After a long campaign of ballots, petitions, special committees and a recommendation from the chancellor, the main building for Pitt’s Graduate School of Public Health will no longer be named after Thomas Parran Jr., a former Pitt dean who presided over the infamous and racist Tuskegee and Guatemala syphilis experiments during his time as U.S. surgeon general.
Pitt’s Board of Trustees, a governing body of 36 voting members which oversees all University activities, voted unanimously in its summer meeting Friday, June 8, to remove Parran’s name. The Board did not decide on a new name for the building on DeSoto Street.
Parran has a checkered reputation. Along with acting as surgeon general from 1936 to 1948 and helping establish the Graduate School of Public Health in 1948, he was also a founding member of the World Health Organization and a pioneer in treating sexually transmitted diseases. Following his passing in 1968, the American Sexually Transmitted Diseases Association began giving away a Lifetime Achievement award named after him in 1972.

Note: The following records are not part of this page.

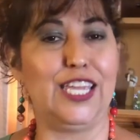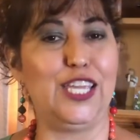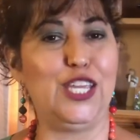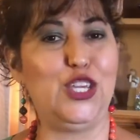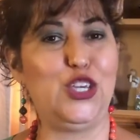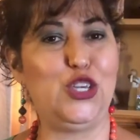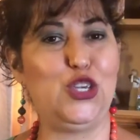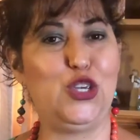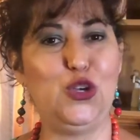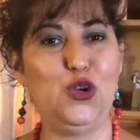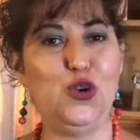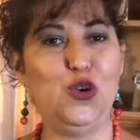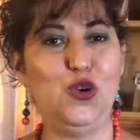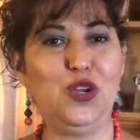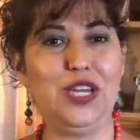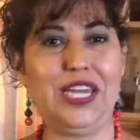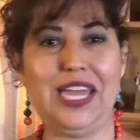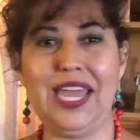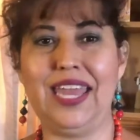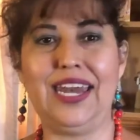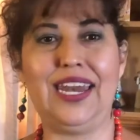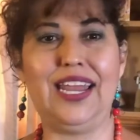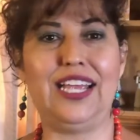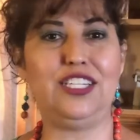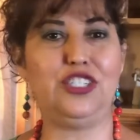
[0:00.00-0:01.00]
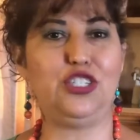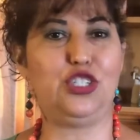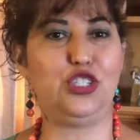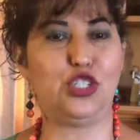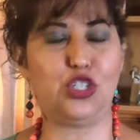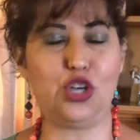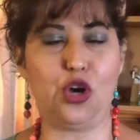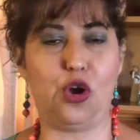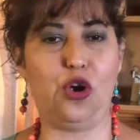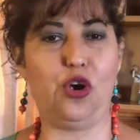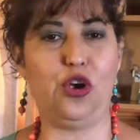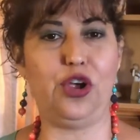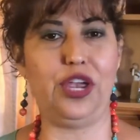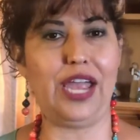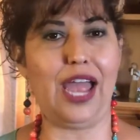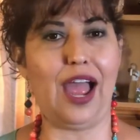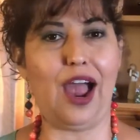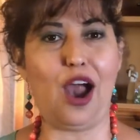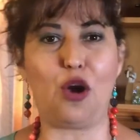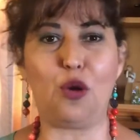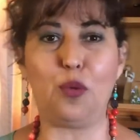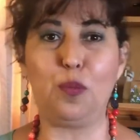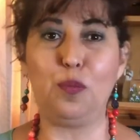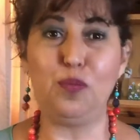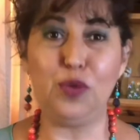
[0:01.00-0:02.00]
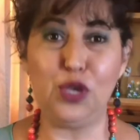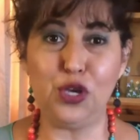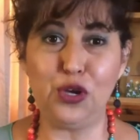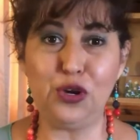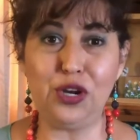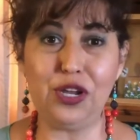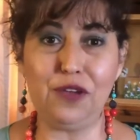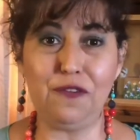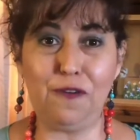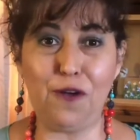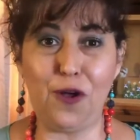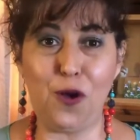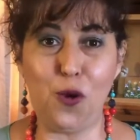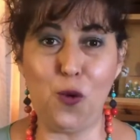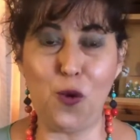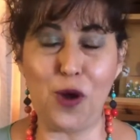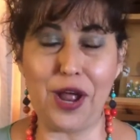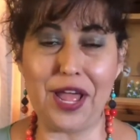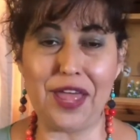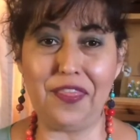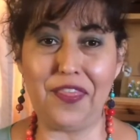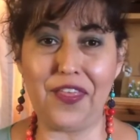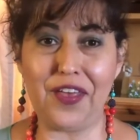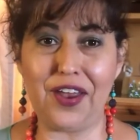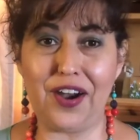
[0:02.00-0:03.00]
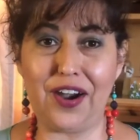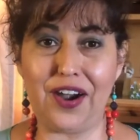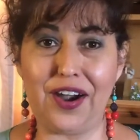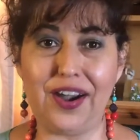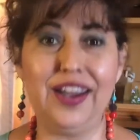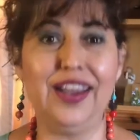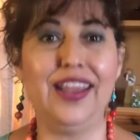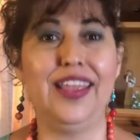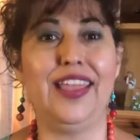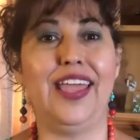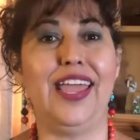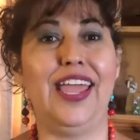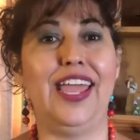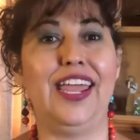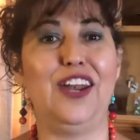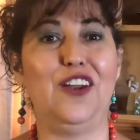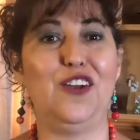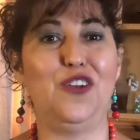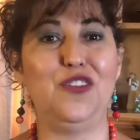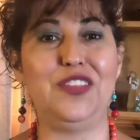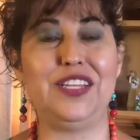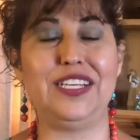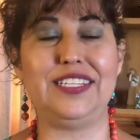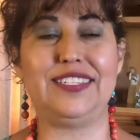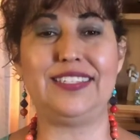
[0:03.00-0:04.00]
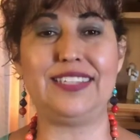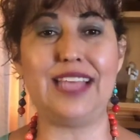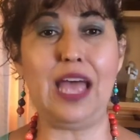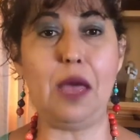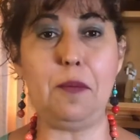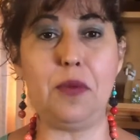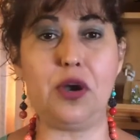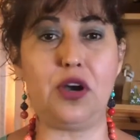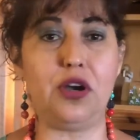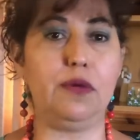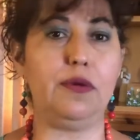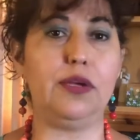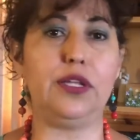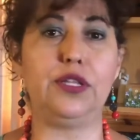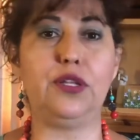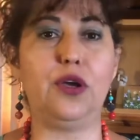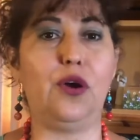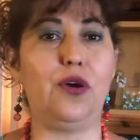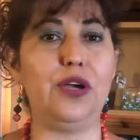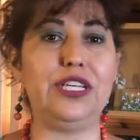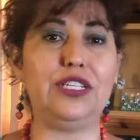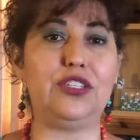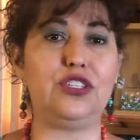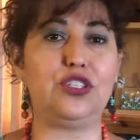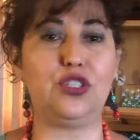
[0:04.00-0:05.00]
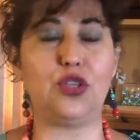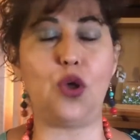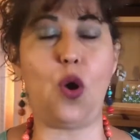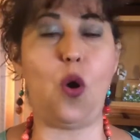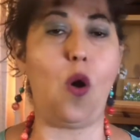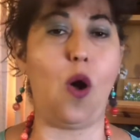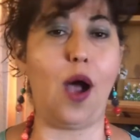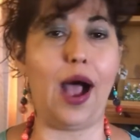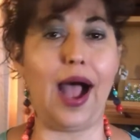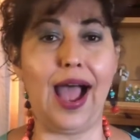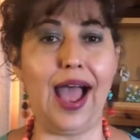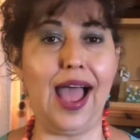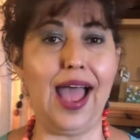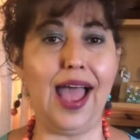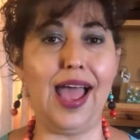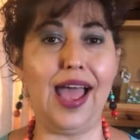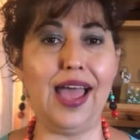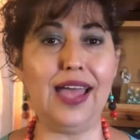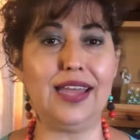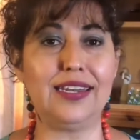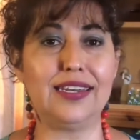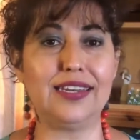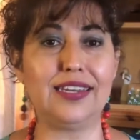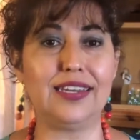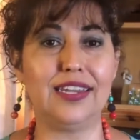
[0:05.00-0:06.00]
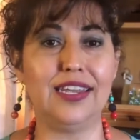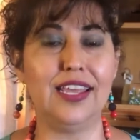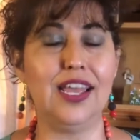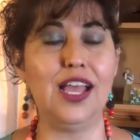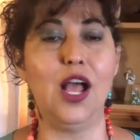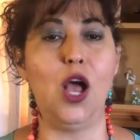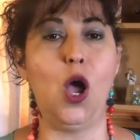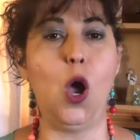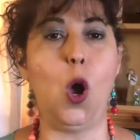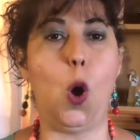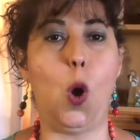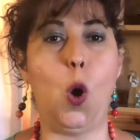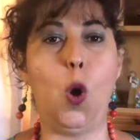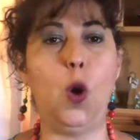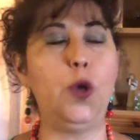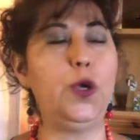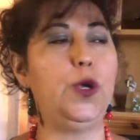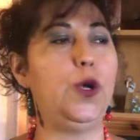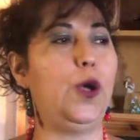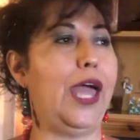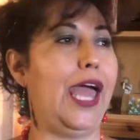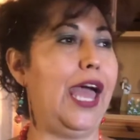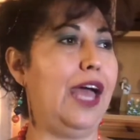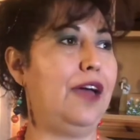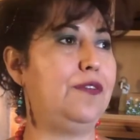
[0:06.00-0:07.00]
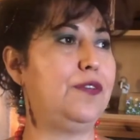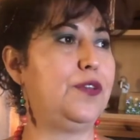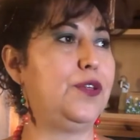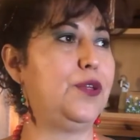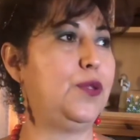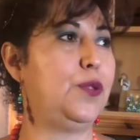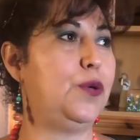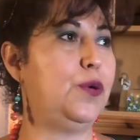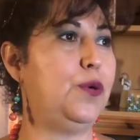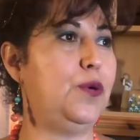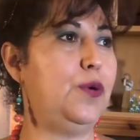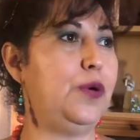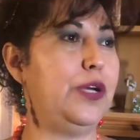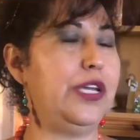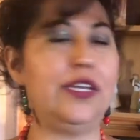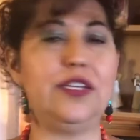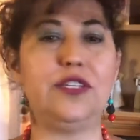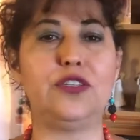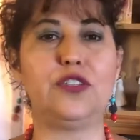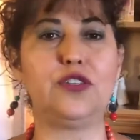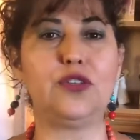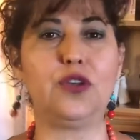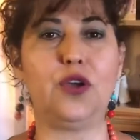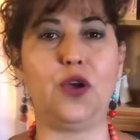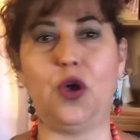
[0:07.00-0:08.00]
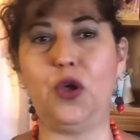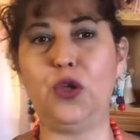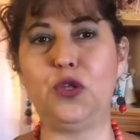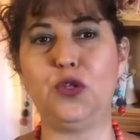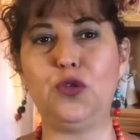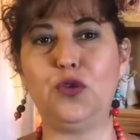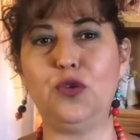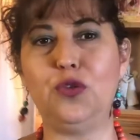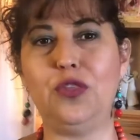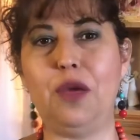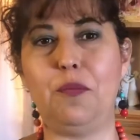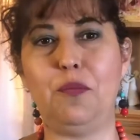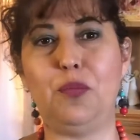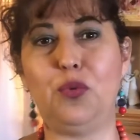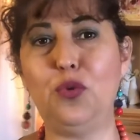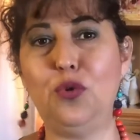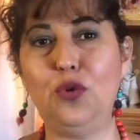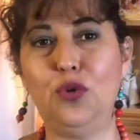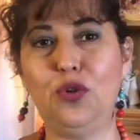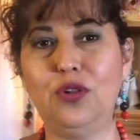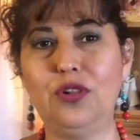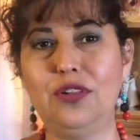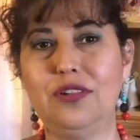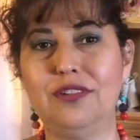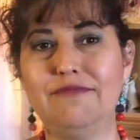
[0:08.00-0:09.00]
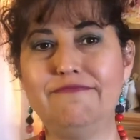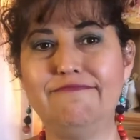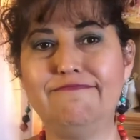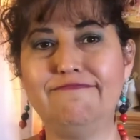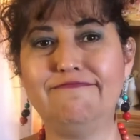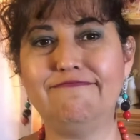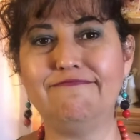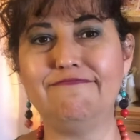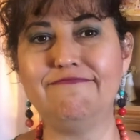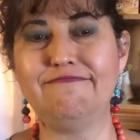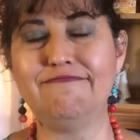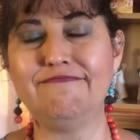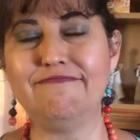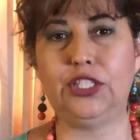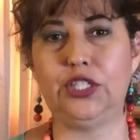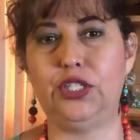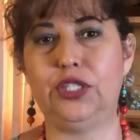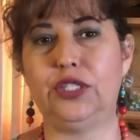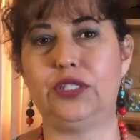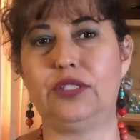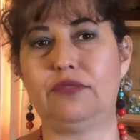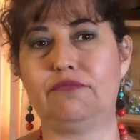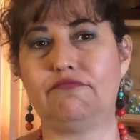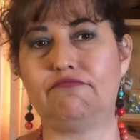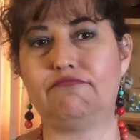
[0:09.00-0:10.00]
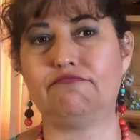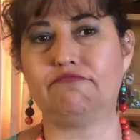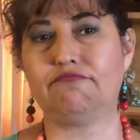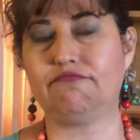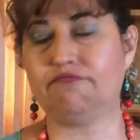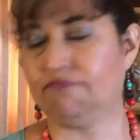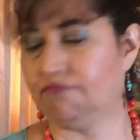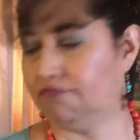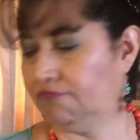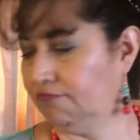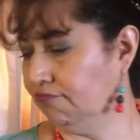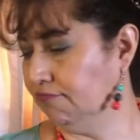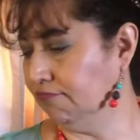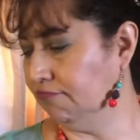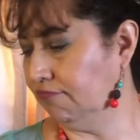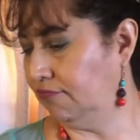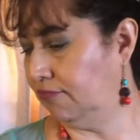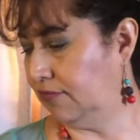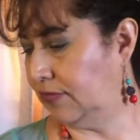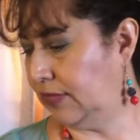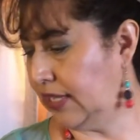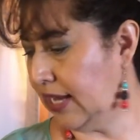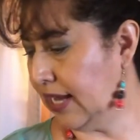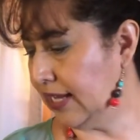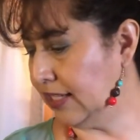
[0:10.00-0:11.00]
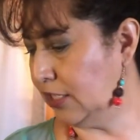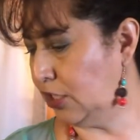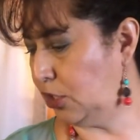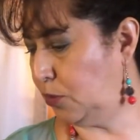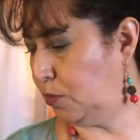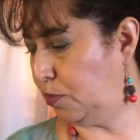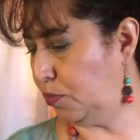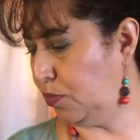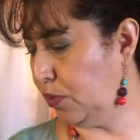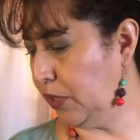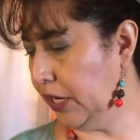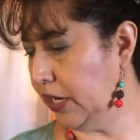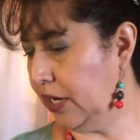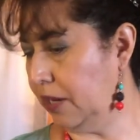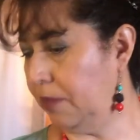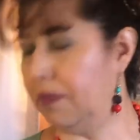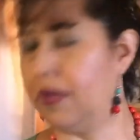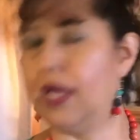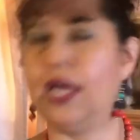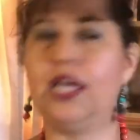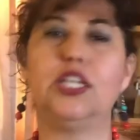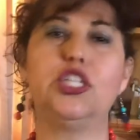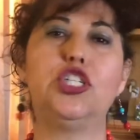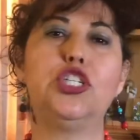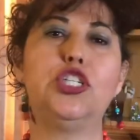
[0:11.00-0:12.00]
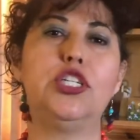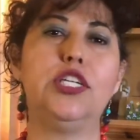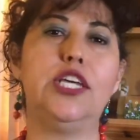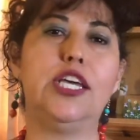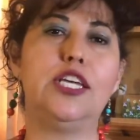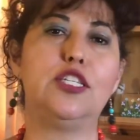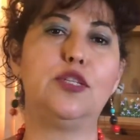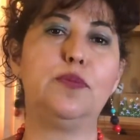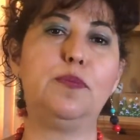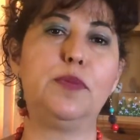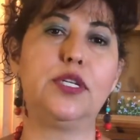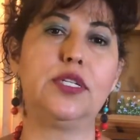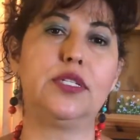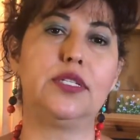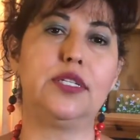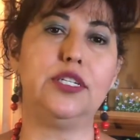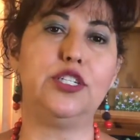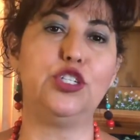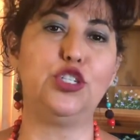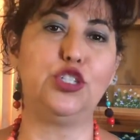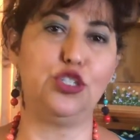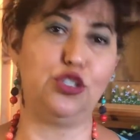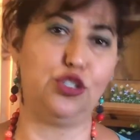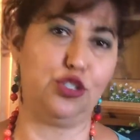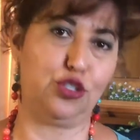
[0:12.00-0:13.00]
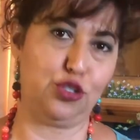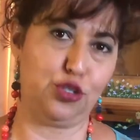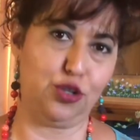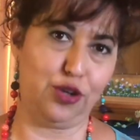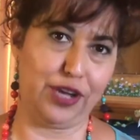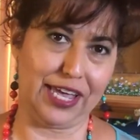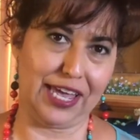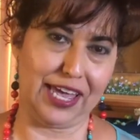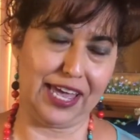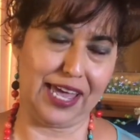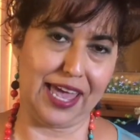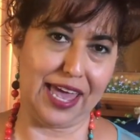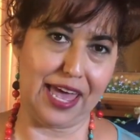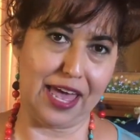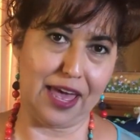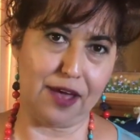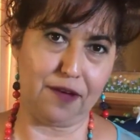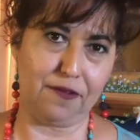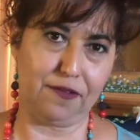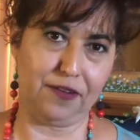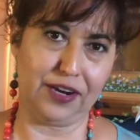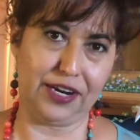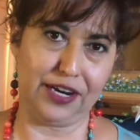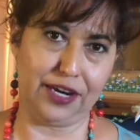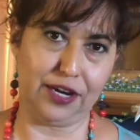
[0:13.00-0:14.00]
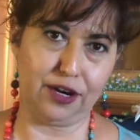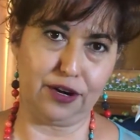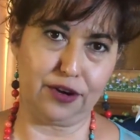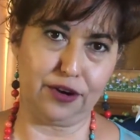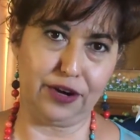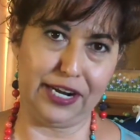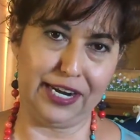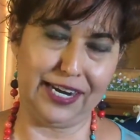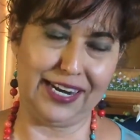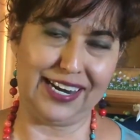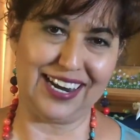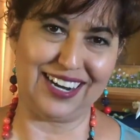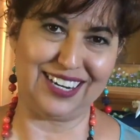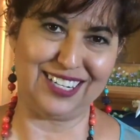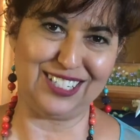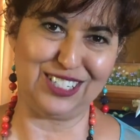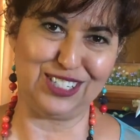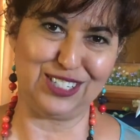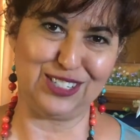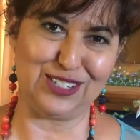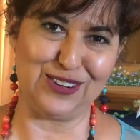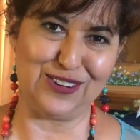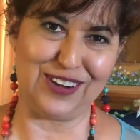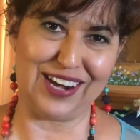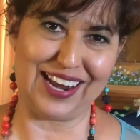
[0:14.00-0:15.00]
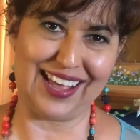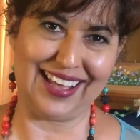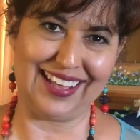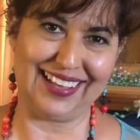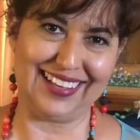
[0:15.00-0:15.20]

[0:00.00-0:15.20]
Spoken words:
you can enjoy our beautiful weather, and on the summer, even though it's so hot, all you have to do is go to the pool. You, that's pretty much the expectations you can have here in Arizona.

But similarly to Pitt’s Board of Trustees, the ASTDA ultimately voted to rename the award in 2013 after Parran was linked to two notorious experiments in the field of public health during his time as surgeon general.
One of these was the Tuskegee syphilis experiments, in which American researchers observed the course of untreated syphilis among hundreds of African American men in Alabama who were infected naturally from 1932 to 1972 — even after the worldwide introduction of penicillin. Parran is also now tied to the Guatemala syphilis experiments, where American researchers intentionally exposed more than 1,300 Guatemalan prisoners and mental institution patients to venereal diseases from 1946 to 1948.
The exact breadth of his involvement in these experiments is not clear. Evidence suggests that while he did not perform the experiments, he supported them with funding and followed their progress.
Karee-Anne Rogers, a senior majoring in Africana studies and English writing, said the Board made the right move by deciding to change the name and was pleased to learn the vote was unanimous.
“I am going to be on the Diversity and Inclusion Committee this year,” she said, “and it’s important to me that not only students get involved and put pressure on administrators to change things, but that administrators who believe in us and listen to us put pressure on each other.”
Rogers said changing the name should be easy, since the University has plenty of notable alumni to choose from.
“There has to be some alumni who, although living in a world living fraught with issues, made history without doing anything as bad as unethical STD experiments,” she said.